Blued is currently the largest gay social network app in the world. Launched in 2012 in China, the app now has over 40 million users worldwide  in 193 countries. The application is available on Android and iOS. Its features include verified profiles, live broadcasting, a timeline, and group conversations. In 2016, the app was valued at 600 million dollars.

History 
Ma Baoli, (; also known as Geng Le; ), then a closeted police officer in Qinhuangdao, Hebei, set up Danlan (, a reference to the Bohai Sea) a message board for gay men, in 2000. As the site gained more attention, his supervisors eventually discovered in 2012 that Ma ran the website and forced him to resign. He then came up with Blue'd, which was initially based on the American app Jack'd, and released it the same year after seeking investors.

Today, Blued employs over 200 staff at its headquarters in Beijing, China, and has recently opened new offices in London, UK, and India to overview the rapid expansion of the app overseas. Within 4 years, Blued has become the largest gay social network in the world with over 27 million registered users.
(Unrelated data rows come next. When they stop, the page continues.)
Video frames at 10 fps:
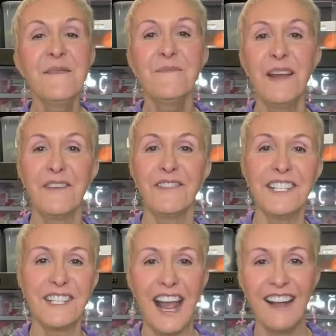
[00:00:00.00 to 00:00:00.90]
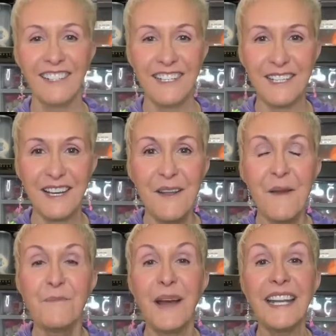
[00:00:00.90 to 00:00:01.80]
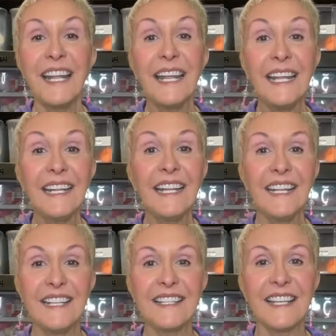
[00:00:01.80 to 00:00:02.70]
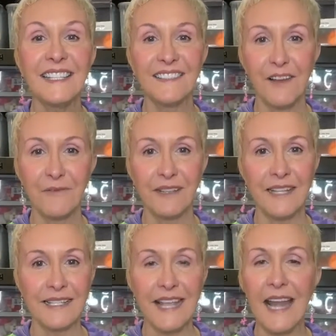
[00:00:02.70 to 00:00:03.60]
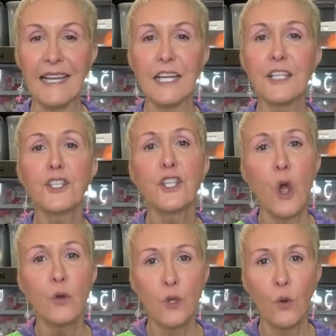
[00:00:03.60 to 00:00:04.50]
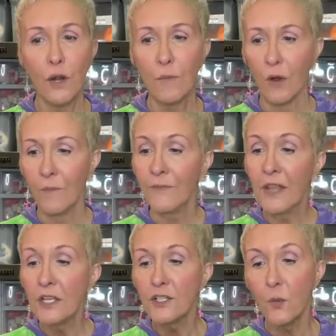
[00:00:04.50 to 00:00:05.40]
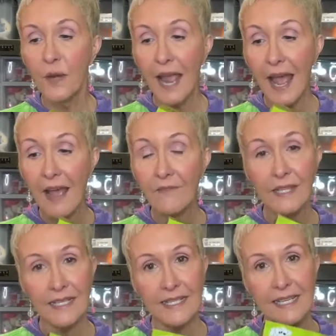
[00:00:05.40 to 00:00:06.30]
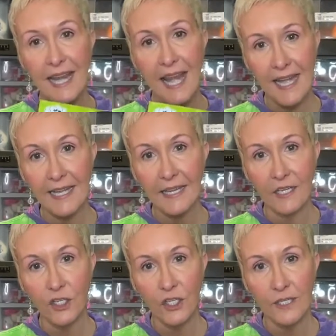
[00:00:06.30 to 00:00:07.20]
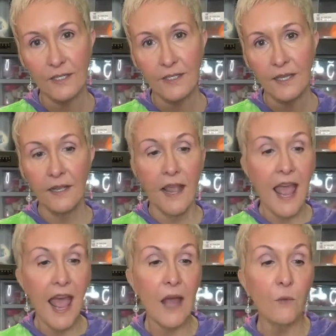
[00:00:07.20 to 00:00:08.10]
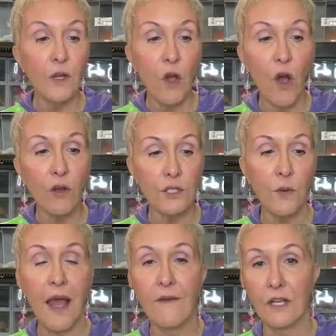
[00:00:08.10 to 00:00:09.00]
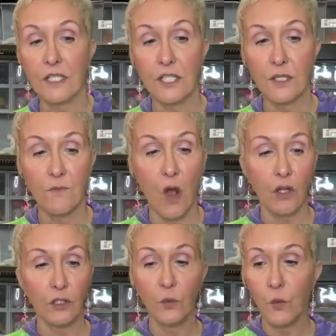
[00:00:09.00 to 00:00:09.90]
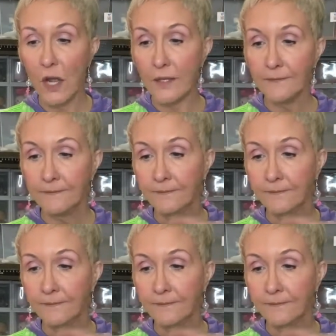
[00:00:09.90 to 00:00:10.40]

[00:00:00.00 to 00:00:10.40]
bit of a challenge, but he is in love with this, and it is so adorable. So we have this in 8 inches, and we also have a smaller one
The app, the BlueCity group in general and Ma himself have been recognized for their health promotion efforts, particularly in the prevention of HIV/AIDS infections. Danlan had collaborated with health officials in Beijing to promote HIV testing to higher-risk demographics soon after its launch. After one of Ma's friends told him he was infected with HIV in 2009, BlueCity took a more comprehensive approach, eventually hosting forums with Chinese CDC and UNAIDS members, and premier Li Keqiang met with Ma in 2012 to discuss HIV/AIDS in China and discrimination against the LGBT community. This role has also been credited with giving the company more lenient treatment from the Chinese government, which has a mixed record on LGBT rights and has shut down or censored other LGBT online spaces.

In 2016, Blued partnered with Hornet, a social networking platform for gay and bisexual men. Commenting on the global partnership between Blued and Hornet, Hornet president Sean Howell declared: “Gay apps have evolved over the past few years to more fully engage users, who demand a richer, mobile experience”.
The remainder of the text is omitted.